Os dados foram levantados em nove estados, onde o padrão se repete com números chocantes, como na Bahia, onde 94,6% das vítimas de letalidade policial são negras, e no Pará, com 91,7%. “Eu tenho um fusca e um violão. Sou Flamengo e tenho uma nega chamada Tereza” – a frase, retirada de uma famosa música popular brasileira, de Jorge Ben Jor, ecoa como um lamento negro servindo de uma cortina da falsa felicidade do povo preto.

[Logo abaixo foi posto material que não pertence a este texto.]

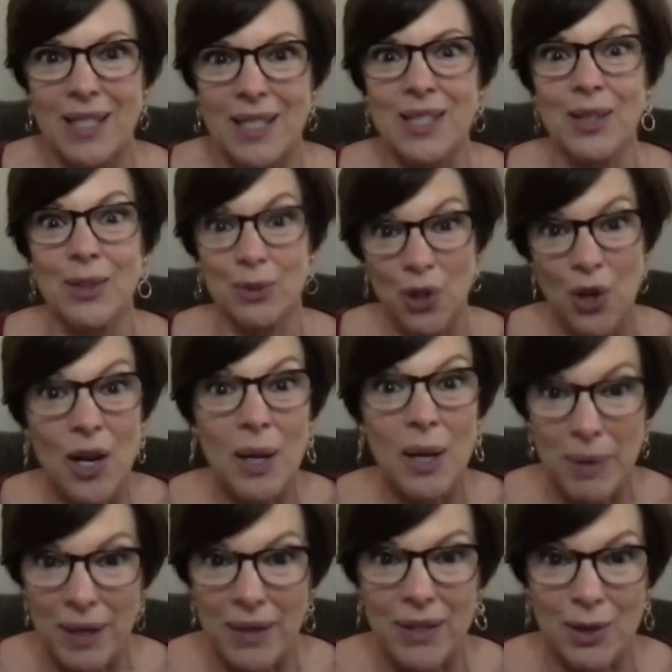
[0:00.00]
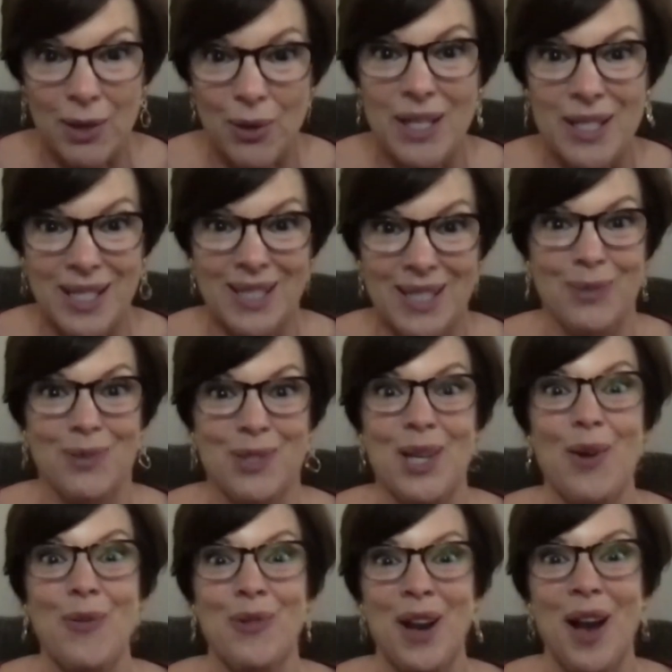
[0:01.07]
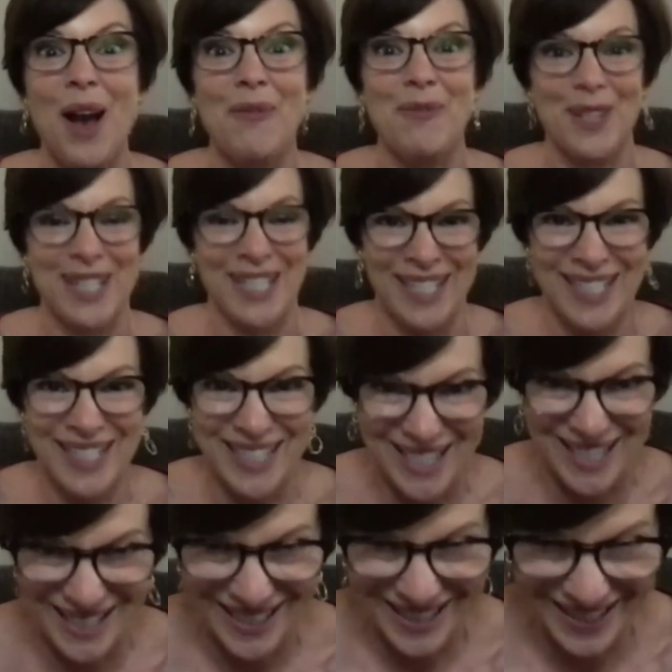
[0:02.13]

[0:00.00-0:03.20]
So talk about a crisis of self-confidence.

A cientista social Silvia Ramos, coordenadora do estudo, destaca que os números são “escandalosos” e revelam como o racismo perpassa diferentes áreas da sociedade, manifestando-se de forma particularmente letal na segurança pública. Na Bahia, que lidera em letalidade policial, houve um aumento de 161% nas mortes desde 2019, enquanto políticas de contenção da força letal não se mostram eficazes. Em vez disso, parece haver incentivo à letalidade, com práticas que são elogiadas e até recompensadas institucionalmente.
A juventude negra é um grupo especialmente atingido, com jovens de 18 a 29 anos compondo a maior parte das vítimas, destacando-se o exemplo do Ceará, onde representam 69,4% dos mortos. A situação se torna ainda mais trágica com a morte de crianças e adolescentes entre 12 e 17 anos em todos os estados analisados.
O relatório aponta também para uma desigualdade na transparência dos dados. Embora Maranhão tenha fornecido informações sobre raça e cor pela primeira vez desde 2021, os registros permanecem insuficientes, com apenas 32,3% das vítimas reconhecidas racialmente. Estados como Ceará, Amazonas e Pará também têm altos índices de dados ausentes.
A reflexão é urgente: as vidas negras continuam em risco pela violência do Estado. Enquanto mudanças estruturais não forem priorizadas, a sociedade seguirá perpetuando um ciclo de violência, onde mortes são normalizadas ou, pior, ignoradas sob pretextos de segurança. É preciso olhar para além dos números, enxergar as histórias interrompidas e agir com a firmeza de quem se compromete com a vida.